Sotto il segno della discontinuità 5. Il linguaggio e la parola: la discontinuità del termine
Nell'itinerario del pensiero di Florenskij, non poteva mancare la
riflessione sulla parola e sul linguaggio. In quanto elementi
che caratterizzano una cultura e, quindi, una conoscenza, la riflessione di
Florenskij non poteva non guardare alle conseguenze che ha una lingua sulla
comprensione della realtà e, in particolare, sulla funzione del termine
linguistico. Il punto di partenza di Florenskij è sempre lo stesso: guardare
all'antinomia di ogni realtà. Per questo scrive:
In tal caso, però, la forza della lingua non è il suo
monismo, nè la purezza sterilizzata dell'uno o dell'altro dei suoi princìpi
(quello istintivo o quello logico), nè l'estendersi unilateralmente verso
un'unica direzione; ma, al contrario, la tensione della sua antinomia
considerata come un tutto: un potente e reciproco sostegno di entrambi i
pilastri. È necessario non indebolire uno dei poli
dell'antinomia della lingua ma, al contrario, rafforzare entrambi in egual
misura: così appunto si fortifica la lingua. L'approfondimento, la
concentrazione, la fortificazione della lingua vengono conseguiti attraverso
l'incremento del suo turgor vitalis, quando si
autoconcentra, si struttura e si cristallizza la sua contraddittorietà. La
cultura di una lingua, con sforzo duplice ma unitario, la sospinge
simultaneamente lungo due vie parallele e congiunte: e soltanto così può far
avanzare la lingua verso nuovi risultati, senza distruggere, per questo, la sua
natura più genuina. Il lavoro condotto sopra la lingua ha un compito specifico:
temprare la sua antinomia da ferro in acciaio, rendere cioè la dualità della
lingua ancora più incontestabile, ancora più solida. Di questo acciaio devono
essere costituite anche la scienza e la filosofia, o piuttosto non esistere
affatto.[1]
La forza della parola vive nella cultura di un popolo o, meglio, nella
antinomia che si viene a generare nell'uso delle parole. Perché se l'essenza di
una parola è l'antinomia stessa, per Florenskij, la parola stessa è potente. Se
la parola è antinomica, allora, contiene in sè un altissimo valore creativo. E
la parola è antinomica in quanto è stratificata da una storia etimologica che
riflette la storia della cultura stessa e dall'altra parte perché è sempre
aperta a nuove trascrizioni della realtà. Di qui, la parola si trasforma da
ferro in acciaio, da un materiale che si usura, ad uno che è molto più
resistente e forte. Il compito della scienza e della filosofia è di generare
una nuova cultura in grado di trasformare le parole mantenendone l'etimologia.

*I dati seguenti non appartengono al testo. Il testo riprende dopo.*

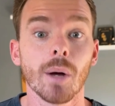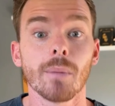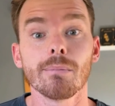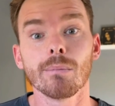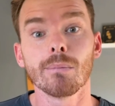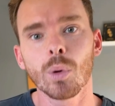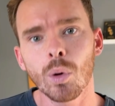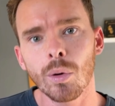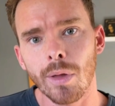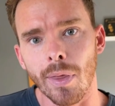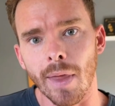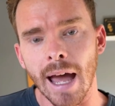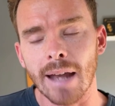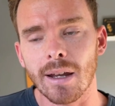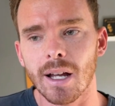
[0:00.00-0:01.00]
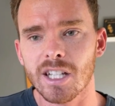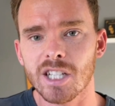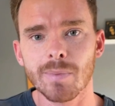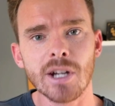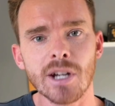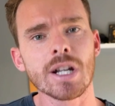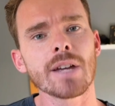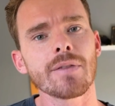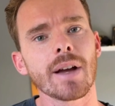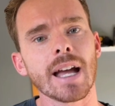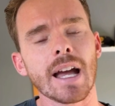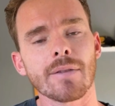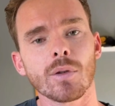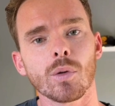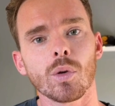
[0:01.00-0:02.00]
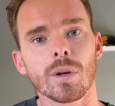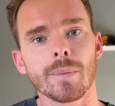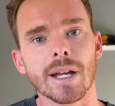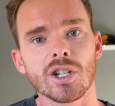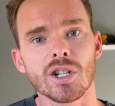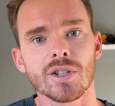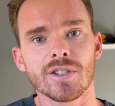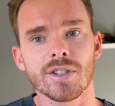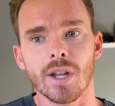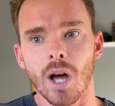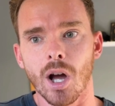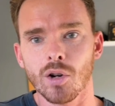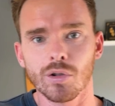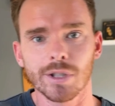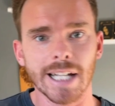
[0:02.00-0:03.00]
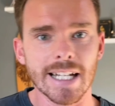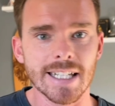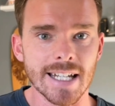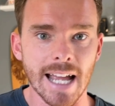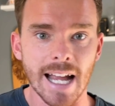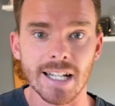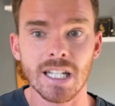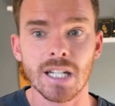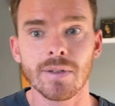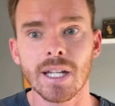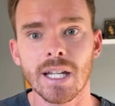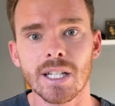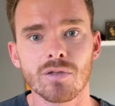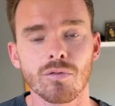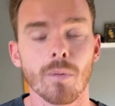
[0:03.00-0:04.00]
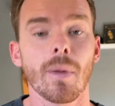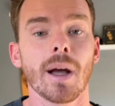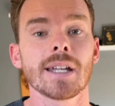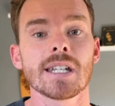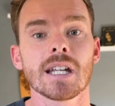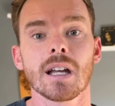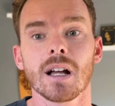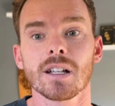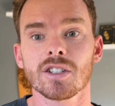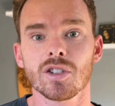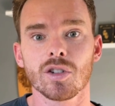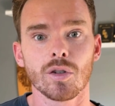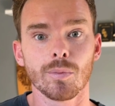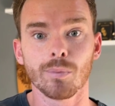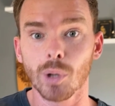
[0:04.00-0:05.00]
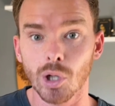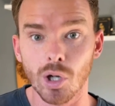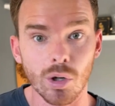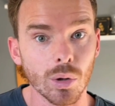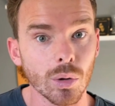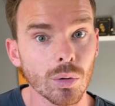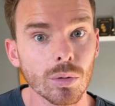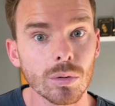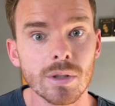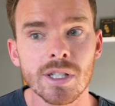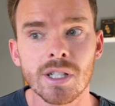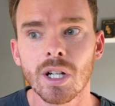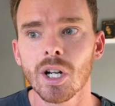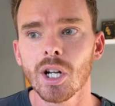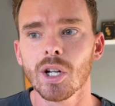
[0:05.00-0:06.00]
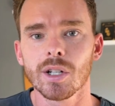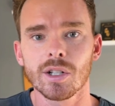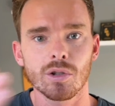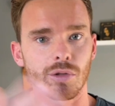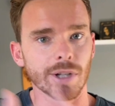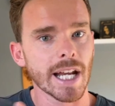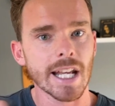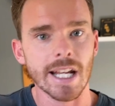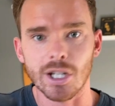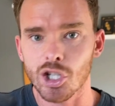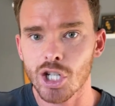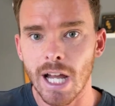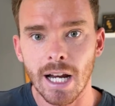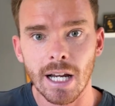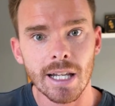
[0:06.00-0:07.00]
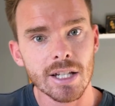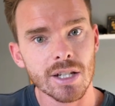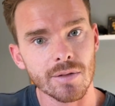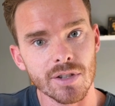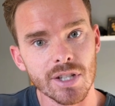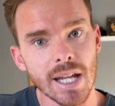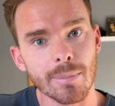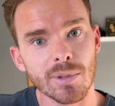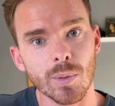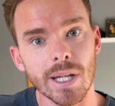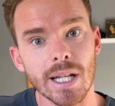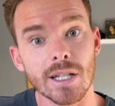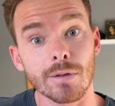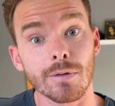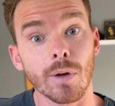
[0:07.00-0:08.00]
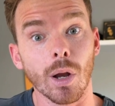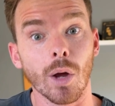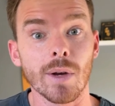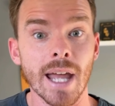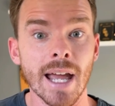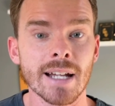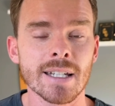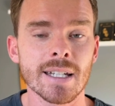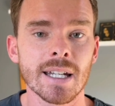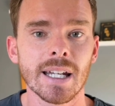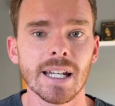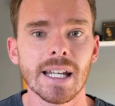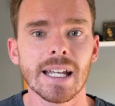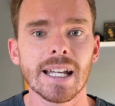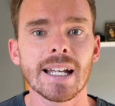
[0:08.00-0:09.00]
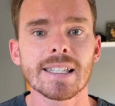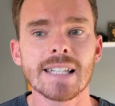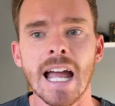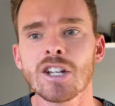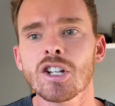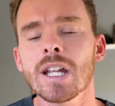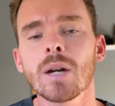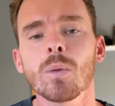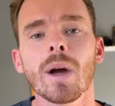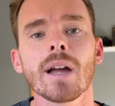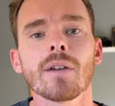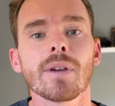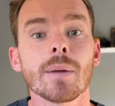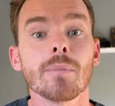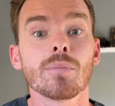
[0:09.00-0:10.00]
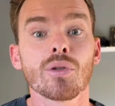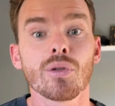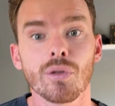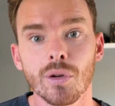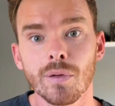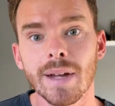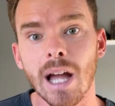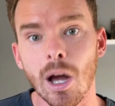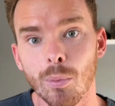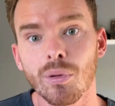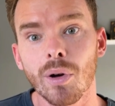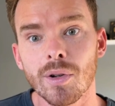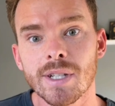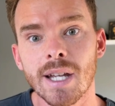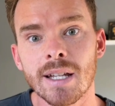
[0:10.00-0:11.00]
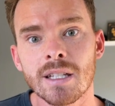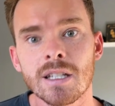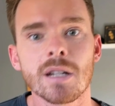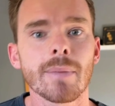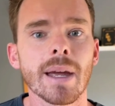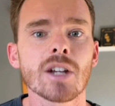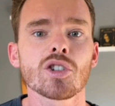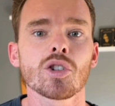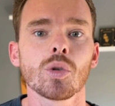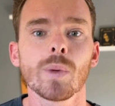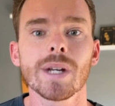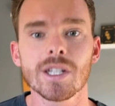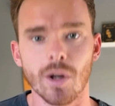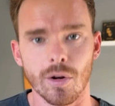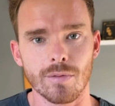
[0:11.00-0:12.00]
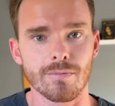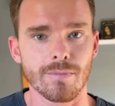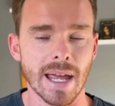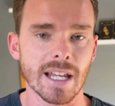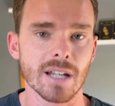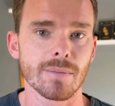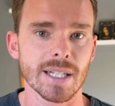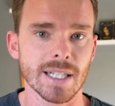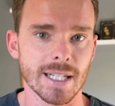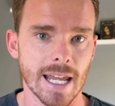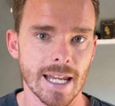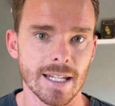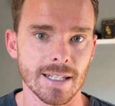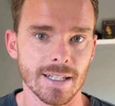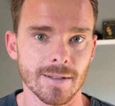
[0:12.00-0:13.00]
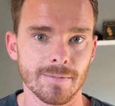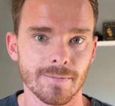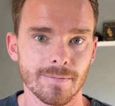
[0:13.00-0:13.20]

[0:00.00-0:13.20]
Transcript: More than that, especially if I have automations that are creating activities, reminding us to book calls, creating a checklist of steps we need to follow next, it's actually a way of improving our process to make sure we don't make mistakes.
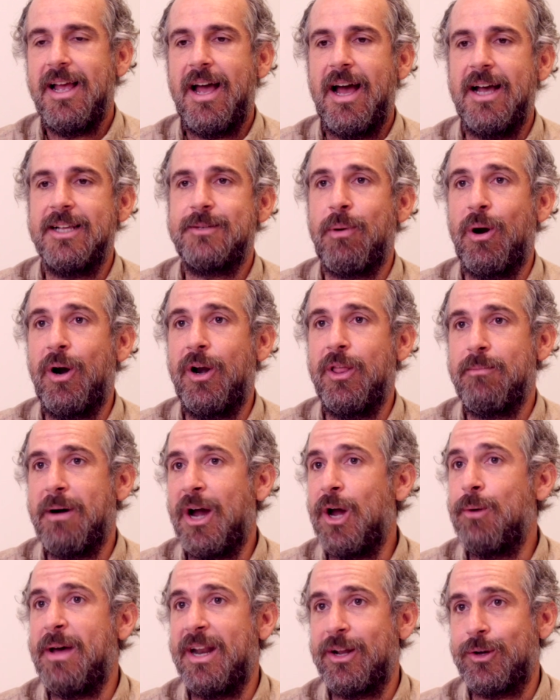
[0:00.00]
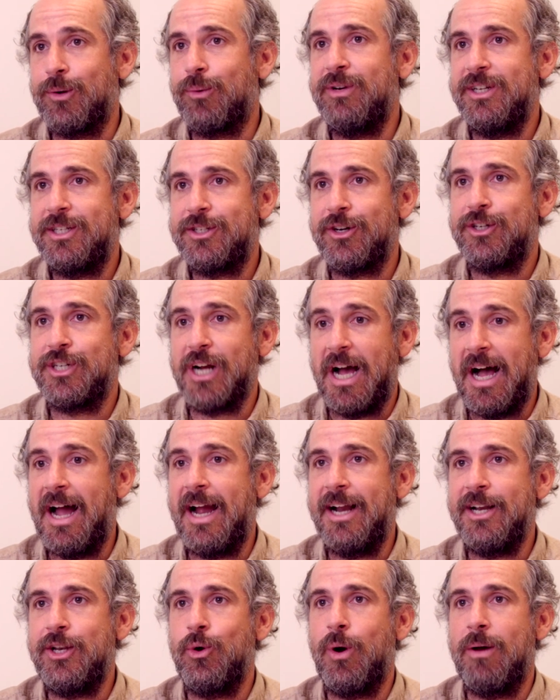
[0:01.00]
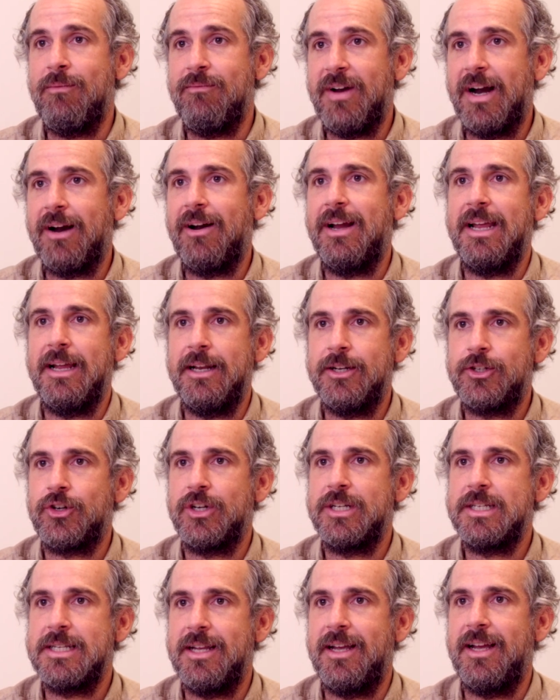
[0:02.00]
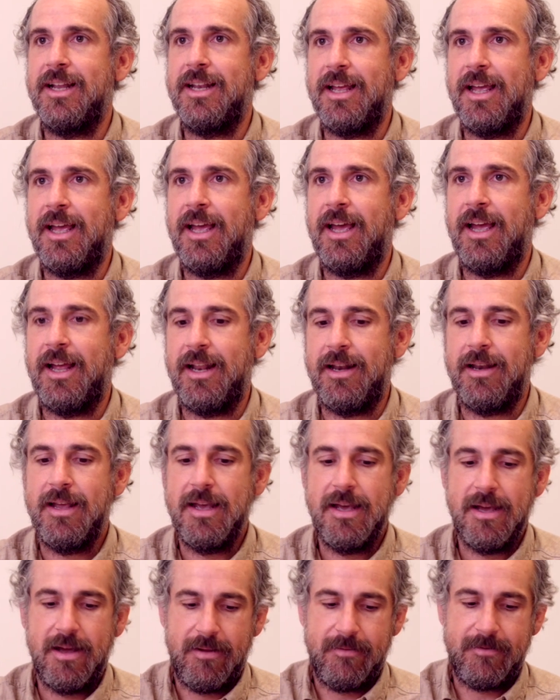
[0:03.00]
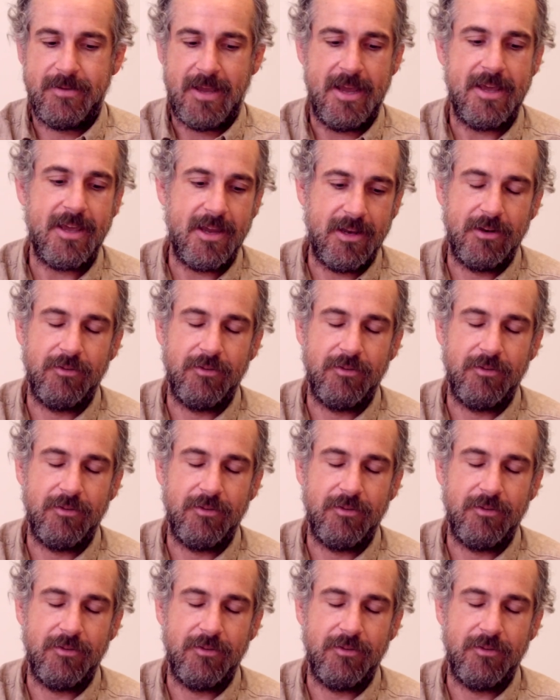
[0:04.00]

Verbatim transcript: As part of the biomedical research I do, I'm very interested in taking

Qui è il turgor vitalis di ogni cultura. Ma per poter comprendere
una parola, ci occorre guardare ad una espressione particolare della parola che
è il termine. Per Florenskij, un termine è il fine
discontinuo di ogni parola, in quanto ogni parola, nella sua potenza creatrice
ed etimologica, assume la forma di un termine. Ed è il termine, ciò che
caratterizza la discontinuità in una parola. Dal punto di vista filosofico,
Florenskij scrive:
Così terminus
indica essenzialmente un confine. Originariamente, questo confine era
concepito come tracciato materialmente e perciò il nucleo più altamente
significativo delle parole appartenenti a questa famiglia etimologica indicava un
palo di confine, una pietra di confine, un
segno di confine in generale. In greco alla parola
"termine", tanto in filosofia quanto in ambito d'uso più esteso,
corrisponde la parola hòros (ὅρος)
e, inoltre, la parola horismòs
(ὁρισμός), da ForFos, che significa
essenzialmente: "solco" e, in seguito, "confine". Come in
tutti i termini filosofici arcaici, nello stesso termine "termine" si
avverte senza difficoltà l'originario significato sacramentale e questo sacro
proto-significato non è un caso in filosofia; ma, al contrario, come notiamo
accadere regolarmente nella storia della terminologia filosofica, la coniazione
della terminologia filosofica appunto da una parola d'uso comune rivela, nella
parola, il suo strato originario, offuscato poi dai suoi successivi sviluppi
unilaterali, i quali, in modo legittimo ma rendendola più inespressiva,
scompongono la metafisicità della parola e la compatta pienezza della sua
radice originaria.[2]
Il termine, in quanto termine della parola, è anche confine della parola stessa. Ed
è proprio questo confine che ci permette di comprendere la parola nella sua
essenza terminologica o, meglio, di risalire dal termine alla parola, per
giungere al nome. La discontinuità del termine, ci riporta a conoscere la
realtà nella sua ontologia, nominandola.